[Activity] Omit all pictures and transcribe only the lines in the entries below that run from the line with "[00:00:14.40 to 00:00:15.30]" through the line with "Transcript: We don't".

--- START ---

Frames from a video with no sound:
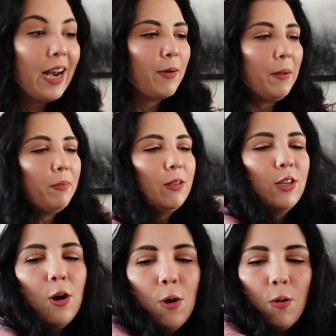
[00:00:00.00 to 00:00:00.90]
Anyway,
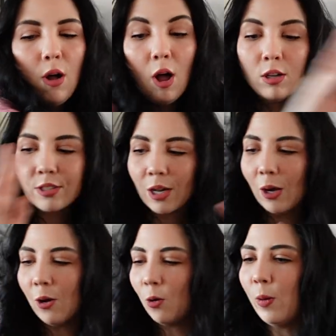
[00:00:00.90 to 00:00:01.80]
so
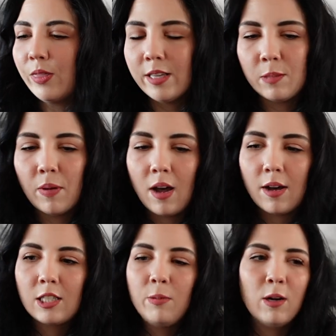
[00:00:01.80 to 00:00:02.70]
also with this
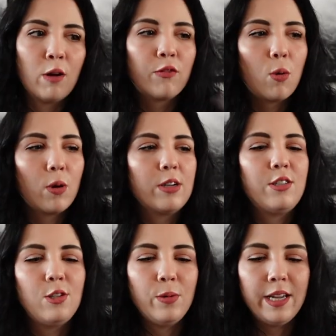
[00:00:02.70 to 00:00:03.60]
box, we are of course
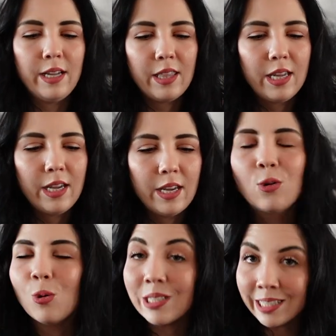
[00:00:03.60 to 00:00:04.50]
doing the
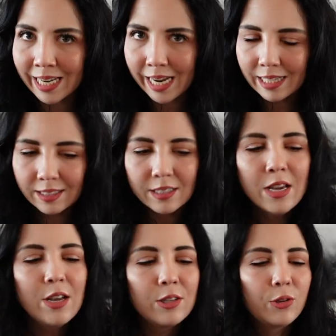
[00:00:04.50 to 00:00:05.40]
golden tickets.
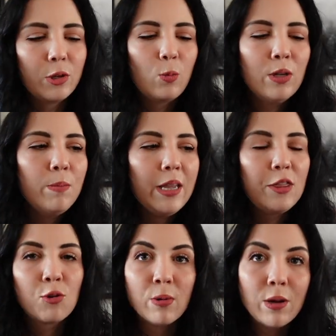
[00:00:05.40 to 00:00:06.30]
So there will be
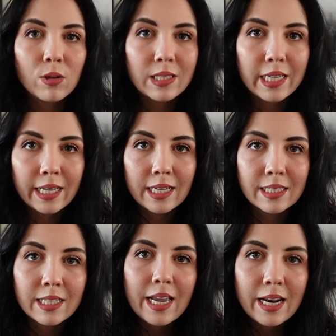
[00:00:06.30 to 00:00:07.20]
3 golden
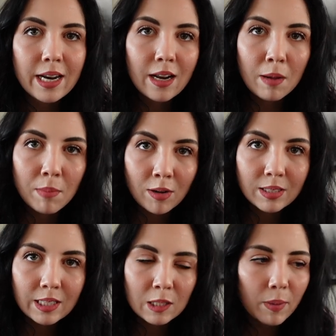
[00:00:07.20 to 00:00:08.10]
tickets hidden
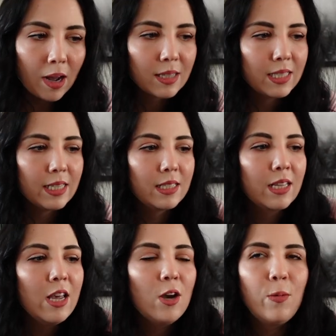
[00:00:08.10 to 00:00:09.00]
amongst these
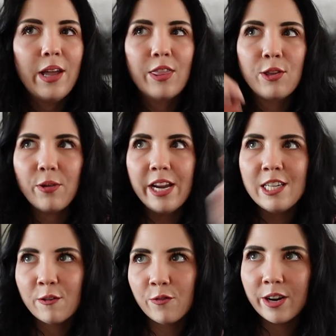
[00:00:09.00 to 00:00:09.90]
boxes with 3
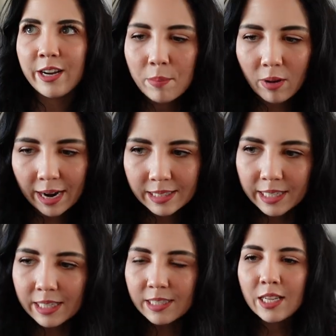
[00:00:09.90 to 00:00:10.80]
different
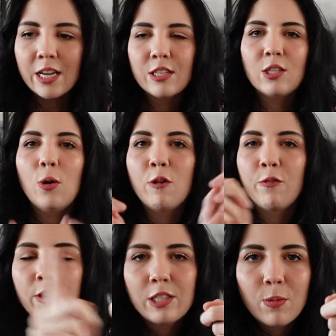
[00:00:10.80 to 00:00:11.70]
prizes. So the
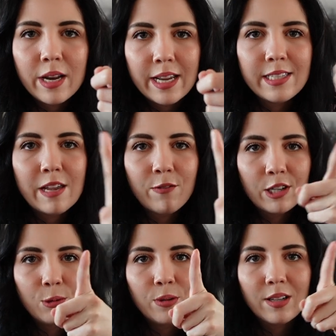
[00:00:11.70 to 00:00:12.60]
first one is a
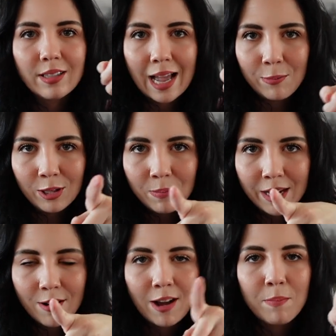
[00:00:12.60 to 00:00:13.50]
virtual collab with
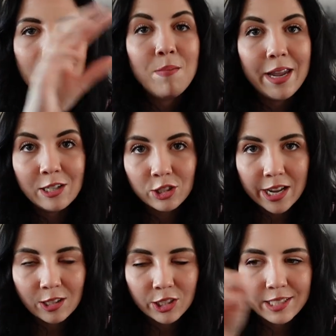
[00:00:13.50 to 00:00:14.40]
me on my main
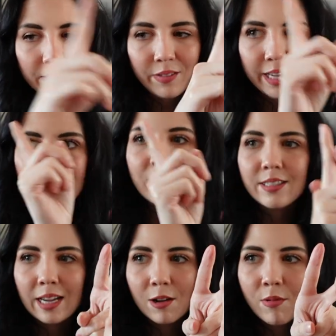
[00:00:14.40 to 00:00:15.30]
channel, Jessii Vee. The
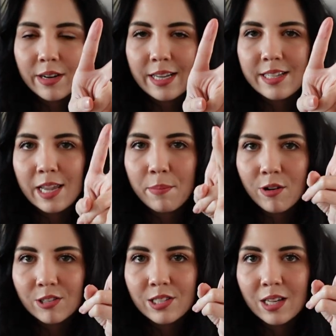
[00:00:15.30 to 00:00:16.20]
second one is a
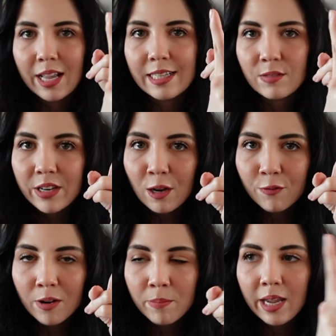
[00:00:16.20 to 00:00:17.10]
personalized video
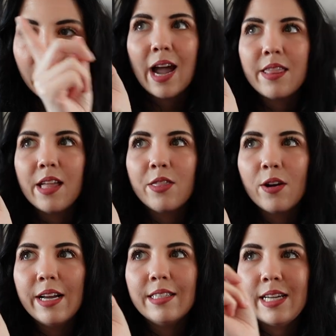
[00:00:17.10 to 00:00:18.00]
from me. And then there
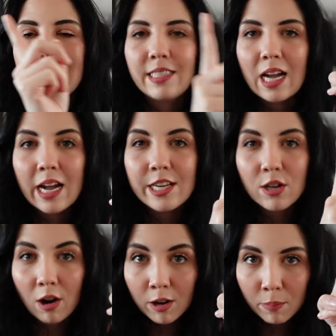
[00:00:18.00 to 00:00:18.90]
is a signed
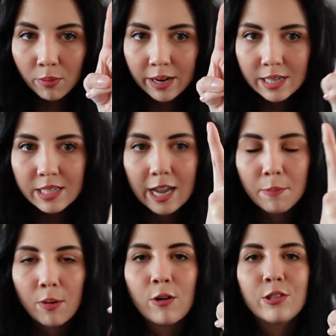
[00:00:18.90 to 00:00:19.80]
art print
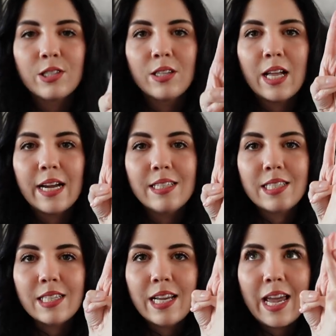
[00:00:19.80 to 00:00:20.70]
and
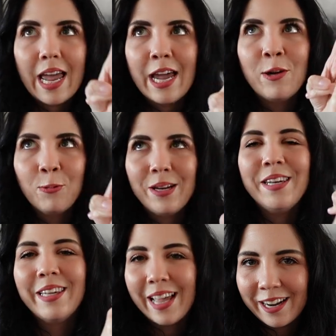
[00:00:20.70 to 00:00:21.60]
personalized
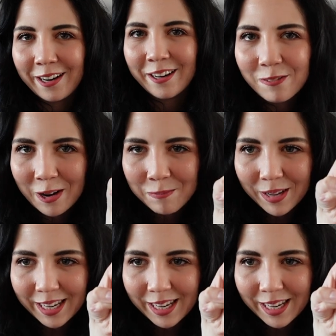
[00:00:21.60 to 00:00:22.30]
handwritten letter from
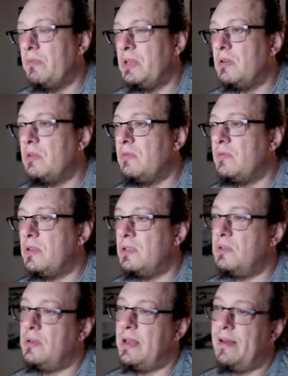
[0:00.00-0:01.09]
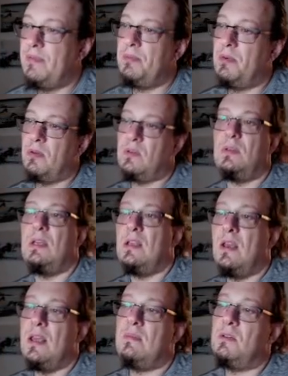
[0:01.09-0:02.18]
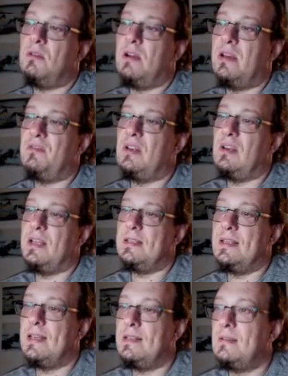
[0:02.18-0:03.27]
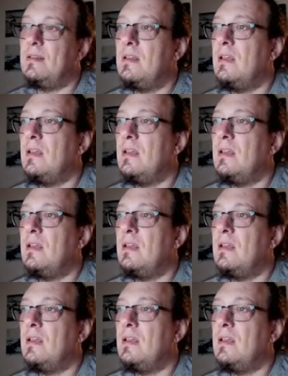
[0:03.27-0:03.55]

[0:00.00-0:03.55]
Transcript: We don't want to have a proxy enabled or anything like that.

--- END ---
--- START ---

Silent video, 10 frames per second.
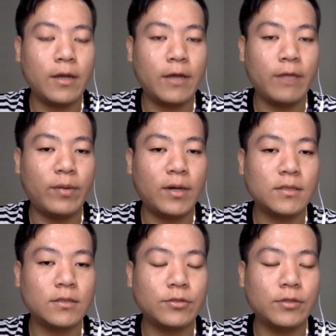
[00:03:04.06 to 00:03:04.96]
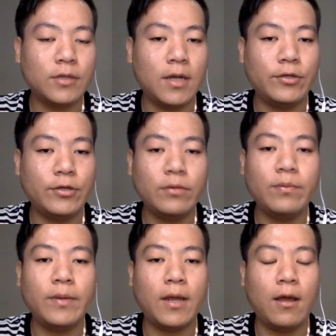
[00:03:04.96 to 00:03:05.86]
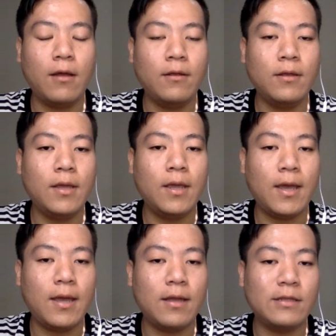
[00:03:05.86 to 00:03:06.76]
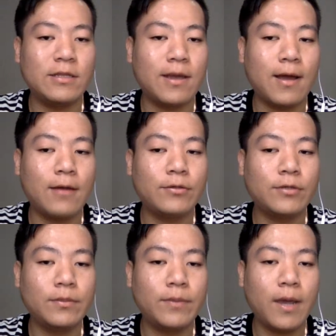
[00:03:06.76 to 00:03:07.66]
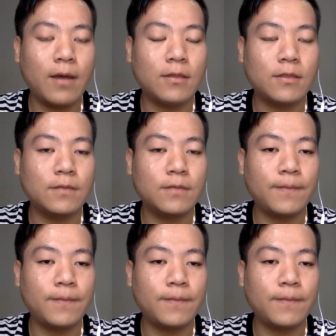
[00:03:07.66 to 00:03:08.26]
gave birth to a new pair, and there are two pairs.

--- END ---

[Answer for the task]
[00:00:14.40 to 00:00:15.30]
channel, Jessii Vee. The
[00:00:15.30 to 00:00:16.20]
second one is a
[00:00:16.20 to 00:00:17.10]
personalized video
[00:00:17.10 to 00:00:18.00]
from me. And then there
[00:00:18.00 to 00:00:18.90]
is a signed
[00:00:18.90 to 00:00:19.80]
art print
[00:00:19.80 to 00:00:20.70]
and
[00:00:20.70 to 00:00:21.60]
personalized
[00:00:21.60 to 00:00:22.30]
handwritten letter from
[0:00.00-0:01.09]
[0:01.09-0:02.18]
[0:02.18-0:03.27]
[0:03.27-0:03.55]

[0:00.00-0:03.55]
Transcript: We don't want to have a proxy enabled or anything like that.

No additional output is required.